**WHAT THE TASK ASKS**: All entries that follow are to be written out verbatim.

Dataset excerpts

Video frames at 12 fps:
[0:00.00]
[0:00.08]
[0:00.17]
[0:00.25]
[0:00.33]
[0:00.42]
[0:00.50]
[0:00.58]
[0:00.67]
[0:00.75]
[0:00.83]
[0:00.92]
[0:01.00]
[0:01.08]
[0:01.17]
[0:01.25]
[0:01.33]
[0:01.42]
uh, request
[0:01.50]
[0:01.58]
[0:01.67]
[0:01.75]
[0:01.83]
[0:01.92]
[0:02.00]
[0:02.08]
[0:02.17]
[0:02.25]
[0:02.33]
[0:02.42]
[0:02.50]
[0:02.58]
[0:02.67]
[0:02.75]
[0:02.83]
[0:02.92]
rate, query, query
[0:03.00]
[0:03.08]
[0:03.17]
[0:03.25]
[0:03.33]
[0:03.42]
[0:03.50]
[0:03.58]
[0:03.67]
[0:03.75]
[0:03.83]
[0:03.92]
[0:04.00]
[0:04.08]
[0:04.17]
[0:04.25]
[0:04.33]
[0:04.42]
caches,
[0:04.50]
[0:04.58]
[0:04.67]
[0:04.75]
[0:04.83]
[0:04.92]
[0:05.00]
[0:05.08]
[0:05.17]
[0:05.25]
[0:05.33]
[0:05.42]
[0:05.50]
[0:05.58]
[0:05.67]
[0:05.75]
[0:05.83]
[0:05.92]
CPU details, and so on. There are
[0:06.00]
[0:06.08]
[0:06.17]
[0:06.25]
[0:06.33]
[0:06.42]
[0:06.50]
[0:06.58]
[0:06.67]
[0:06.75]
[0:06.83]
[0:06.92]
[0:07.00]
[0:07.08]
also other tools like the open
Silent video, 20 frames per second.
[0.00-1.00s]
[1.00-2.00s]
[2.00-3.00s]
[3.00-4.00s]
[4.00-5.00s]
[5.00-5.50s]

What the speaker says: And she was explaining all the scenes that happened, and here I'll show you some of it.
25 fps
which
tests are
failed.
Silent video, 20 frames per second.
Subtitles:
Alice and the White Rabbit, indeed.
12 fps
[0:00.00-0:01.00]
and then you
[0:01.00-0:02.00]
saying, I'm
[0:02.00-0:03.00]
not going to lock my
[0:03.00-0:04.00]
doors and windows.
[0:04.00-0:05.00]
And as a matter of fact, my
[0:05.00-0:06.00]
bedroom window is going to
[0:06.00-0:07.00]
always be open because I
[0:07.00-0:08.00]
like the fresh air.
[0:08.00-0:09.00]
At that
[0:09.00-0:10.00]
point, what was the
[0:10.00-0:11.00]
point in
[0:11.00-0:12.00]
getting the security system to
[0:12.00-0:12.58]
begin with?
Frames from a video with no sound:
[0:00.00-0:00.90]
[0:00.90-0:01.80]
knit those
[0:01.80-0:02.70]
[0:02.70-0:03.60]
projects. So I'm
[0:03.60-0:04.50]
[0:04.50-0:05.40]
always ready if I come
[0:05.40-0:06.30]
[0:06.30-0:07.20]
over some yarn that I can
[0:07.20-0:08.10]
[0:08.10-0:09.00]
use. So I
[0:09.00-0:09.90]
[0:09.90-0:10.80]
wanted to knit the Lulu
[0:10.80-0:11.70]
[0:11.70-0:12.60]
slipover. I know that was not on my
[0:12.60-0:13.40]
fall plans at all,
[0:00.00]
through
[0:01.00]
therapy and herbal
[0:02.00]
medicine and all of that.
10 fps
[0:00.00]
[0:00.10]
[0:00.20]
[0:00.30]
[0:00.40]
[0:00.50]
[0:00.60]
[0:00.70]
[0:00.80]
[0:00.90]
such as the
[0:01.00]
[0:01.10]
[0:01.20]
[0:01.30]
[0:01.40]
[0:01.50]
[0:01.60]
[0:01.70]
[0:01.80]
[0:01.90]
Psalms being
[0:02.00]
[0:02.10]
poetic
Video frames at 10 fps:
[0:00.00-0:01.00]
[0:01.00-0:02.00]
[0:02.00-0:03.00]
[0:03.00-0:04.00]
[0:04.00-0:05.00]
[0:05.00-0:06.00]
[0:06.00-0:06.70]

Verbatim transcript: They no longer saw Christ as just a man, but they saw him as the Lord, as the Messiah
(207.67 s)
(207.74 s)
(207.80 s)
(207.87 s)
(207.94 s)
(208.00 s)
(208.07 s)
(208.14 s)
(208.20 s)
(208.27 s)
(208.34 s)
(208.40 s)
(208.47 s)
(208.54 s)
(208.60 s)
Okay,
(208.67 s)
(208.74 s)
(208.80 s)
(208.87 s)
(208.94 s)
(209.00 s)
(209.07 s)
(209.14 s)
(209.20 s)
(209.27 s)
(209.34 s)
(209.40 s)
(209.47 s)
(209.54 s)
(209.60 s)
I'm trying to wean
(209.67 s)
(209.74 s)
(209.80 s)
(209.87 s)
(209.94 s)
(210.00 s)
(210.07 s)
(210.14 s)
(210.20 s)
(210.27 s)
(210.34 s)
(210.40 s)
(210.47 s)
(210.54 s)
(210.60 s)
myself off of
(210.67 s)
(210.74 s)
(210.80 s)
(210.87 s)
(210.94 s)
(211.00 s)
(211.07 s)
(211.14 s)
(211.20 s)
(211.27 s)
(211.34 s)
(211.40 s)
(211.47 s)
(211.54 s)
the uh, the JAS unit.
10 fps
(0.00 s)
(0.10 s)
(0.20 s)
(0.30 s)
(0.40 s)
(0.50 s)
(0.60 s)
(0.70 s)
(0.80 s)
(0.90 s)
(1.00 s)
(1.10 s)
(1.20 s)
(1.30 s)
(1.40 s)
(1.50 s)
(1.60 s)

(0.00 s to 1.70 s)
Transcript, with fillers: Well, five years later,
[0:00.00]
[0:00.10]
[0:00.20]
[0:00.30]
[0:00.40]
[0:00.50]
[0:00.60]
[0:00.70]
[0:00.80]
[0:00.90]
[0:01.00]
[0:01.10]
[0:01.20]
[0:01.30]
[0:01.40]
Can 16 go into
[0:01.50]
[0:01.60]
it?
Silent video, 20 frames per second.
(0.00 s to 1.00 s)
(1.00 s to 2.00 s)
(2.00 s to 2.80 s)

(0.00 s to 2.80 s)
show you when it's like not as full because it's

**ANSWER SECTION**:
Video frames at 12 fps:
[0:00.00]
[0:00.08]
[0:00.17]
[0:00.25]
[0:00.33]
[0:00.42]
[0:00.50]
[0:00.58]
[0:00.67]
[0:00.75]
[0:00.83]
[0:00.92]
[0:01.00]
[0:01.08]
[0:01.17]
[0:01.25]
[0:01.33]
[0:01.42]
uh, request
[0:01.50]
[0:01.58]
[0:01.67]
[0:01.75]
[0:01.83]
[0:01.92]
[0:02.00]
[0:02.08]
[0:02.17]
[0:02.25]
[0:02.33]
[0:02.42]
[0:02.50]
[0:02.58]
[0:02.67]
[0:02.75]
[0:02.83]
[0:02.92]
rate, query, query
[0:03.00]
[0:03.08]
[0:03.17]
[0:03.25]
[0:03.33]
[0:03.42]
[0:03.50]
[0:03.58]
[0:03.67]
[0:03.75]
[0:03.83]
[0:03.92]
[0:04.00]
[0:04.08]
[0:04.17]
[0:04.25]
[0:04.33]
[0:04.42]
caches,
[0:04.50]
[0:04.58]
[0:04.67]
[0:04.75]
[0:04.83]
[0:04.92]
[0:05.00]
[0:05.08]
[0:05.17]
[0:05.25]
[0:05.33]
[0:05.42]
[0:05.50]
[0:05.58]
[0:05.67]
[0:05.75]
[0:05.83]
[0:05.92]
CPU details, and so on. There are
[0:06.00]
[0:06.08]
[0:06.17]
[0:06.25]
[0:06.33]
[0:06.42]
[0:06.50]
[0:06.58]
[0:06.67]
[0:06.75]
[0:06.83]
[0:06.92]
[0:07.00]
[0:07.08]
also other tools like the open
Silent video, 20 frames per second.
[0.00-1.00s]
[1.00-2.00s]
[2.00-3.00s]
[3.00-4.00s]
[4.00-5.00s]
[5.00-5.50s]

What the speaker says: And she was explaining all the scenes that happened, and here I'll show you some of it.
25 fps
which
tests are
failed.
Silent video, 20 frames per second.
Subtitles:
Alice and the White Rabbit, indeed.
12 fps
[0:00.00-0:01.00]
and then you
[0:01.00-0:02.00]
saying, I'm
[0:02.00-0:03.00]
not going to lock my
[0:03.00-0:04.00]
doors and windows.
[0:04.00-0:05.00]
And as a matter of fact, my
[0:05.00-0:06.00]
bedroom window is going to
[0:06.00-0:07.00]
always be open because I
[0:07.00-0:08.00]
like the fresh air.
[0:08.00-0:09.00]
At that
[0:09.00-0:10.00]
point, what was the
[0:10.00-0:11.00]
point in
[0:11.00-0:12.00]
getting the security system to
[0:12.00-0:12.58]
begin with?
Frames from a video with no sound:
[0:00.00-0:00.90]
[0:00.90-0:01.80]
knit those
[0:01.80-0:02.70]
[0:02.70-0:03.60]
projects. So I'm
[0:03.60-0:04.50]
[0:04.50-0:05.40]
always ready if I come
[0:05.40-0:06.30]
[0:06.30-0:07.20]
over some yarn that I can
[0:07.20-0:08.10]
[0:08.10-0:09.00]
use. So I
[0:09.00-0:09.90]
[0:09.90-0:10.80]
wanted to knit the Lulu
[0:10.80-0:11.70]
[0:11.70-0:12.60]
slipover. I know that was not on my
[0:12.60-0:13.40]
fall plans at all,
[0:00.00]
through
[0:01.00]
therapy and herbal
[0:02.00]
medicine and all of that.
10 fps
[0:00.00]
[0:00.10]
[0:00.20]
[0:00.30]
[0:00.40]
[0:00.50]
[0:00.60]
[0:00.70]
[0:00.80]
[0:00.90]
such as the
[0:01.00]
[0:01.10]
[0:01.20]
[0:01.30]
[0:01.40]
[0:01.50]
[0:01.60]
[0:01.70]
[0:01.80]
[0:01.90]
Psalms being
[0:02.00]
[0:02.10]
poetic
Video frames at 10 fps:
[0:00.00-0:01.00]
[0:01.00-0:02.00]
[0:02.00-0:03.00]
[0:03.00-0:04.00]
[0:04.00-0:05.00]
[0:05.00-0:06.00]
[0:06.00-0:06.70]

Verbatim transcript: They no longer saw Christ as just a man, but they saw him as the Lord, as the Messiah
(207.67 s)
(207.74 s)
(207.80 s)
(207.87 s)
(207.94 s)
(208.00 s)
(208.07 s)
(208.14 s)
(208.20 s)
(208.27 s)
(208.34 s)
(208.40 s)
(208.47 s)
(208.54 s)
(208.60 s)
Okay,
(208.67 s)
(208.74 s)
(208.80 s)
(208.87 s)
(208.94 s)
(209.00 s)
(209.07 s)
(209.14 s)
(209.20 s)
(209.27 s)
(209.34 s)
(209.40 s)
(209.47 s)
(209.54 s)
(209.60 s)
I'm trying to wean
(209.67 s)
(209.74 s)
(209.80 s)
(209.87 s)
(209.94 s)
(210.00 s)
(210.07 s)
(210.14 s)
(210.20 s)
(210.27 s)
(210.34 s)
(210.40 s)
(210.47 s)
(210.54 s)
(210.60 s)
myself off of
(210.67 s)
(210.74 s)
(210.80 s)
(210.87 s)
(210.94 s)
(211.00 s)
(211.07 s)
(211.14 s)
(211.20 s)
(211.27 s)
(211.34 s)
(211.40 s)
(211.47 s)
(211.54 s)
the uh, the JAS unit.
10 fps
(0.00 s)
(0.10 s)
(0.20 s)
(0.30 s)
(0.40 s)
(0.50 s)
(0.60 s)
(0.70 s)
(0.80 s)
(0.90 s)
(1.00 s)
(1.10 s)
(1.20 s)
(1.30 s)
(1.40 s)
(1.50 s)
(1.60 s)

(0.00 s to 1.70 s)
Transcript, with fillers: Well, five years later,
[0:00.00]
[0:00.10]
[0:00.20]
[0:00.30]
[0:00.40]
[0:00.50]
[0:00.60]
[0:00.70]
[0:00.80]
[0:00.90]
[0:01.00]
[0:01.10]
[0:01.20]
[0:01.30]
[0:01.40]
Can 16 go into
[0:01.50]
[0:01.60]
it?
Silent video, 20 frames per second.
(0.00 s to 1.00 s)
(1.00 s to 2.00 s)
(2.00 s to 2.80 s)

(0.00 s to 2.80 s)
show you when it's like not as full because it's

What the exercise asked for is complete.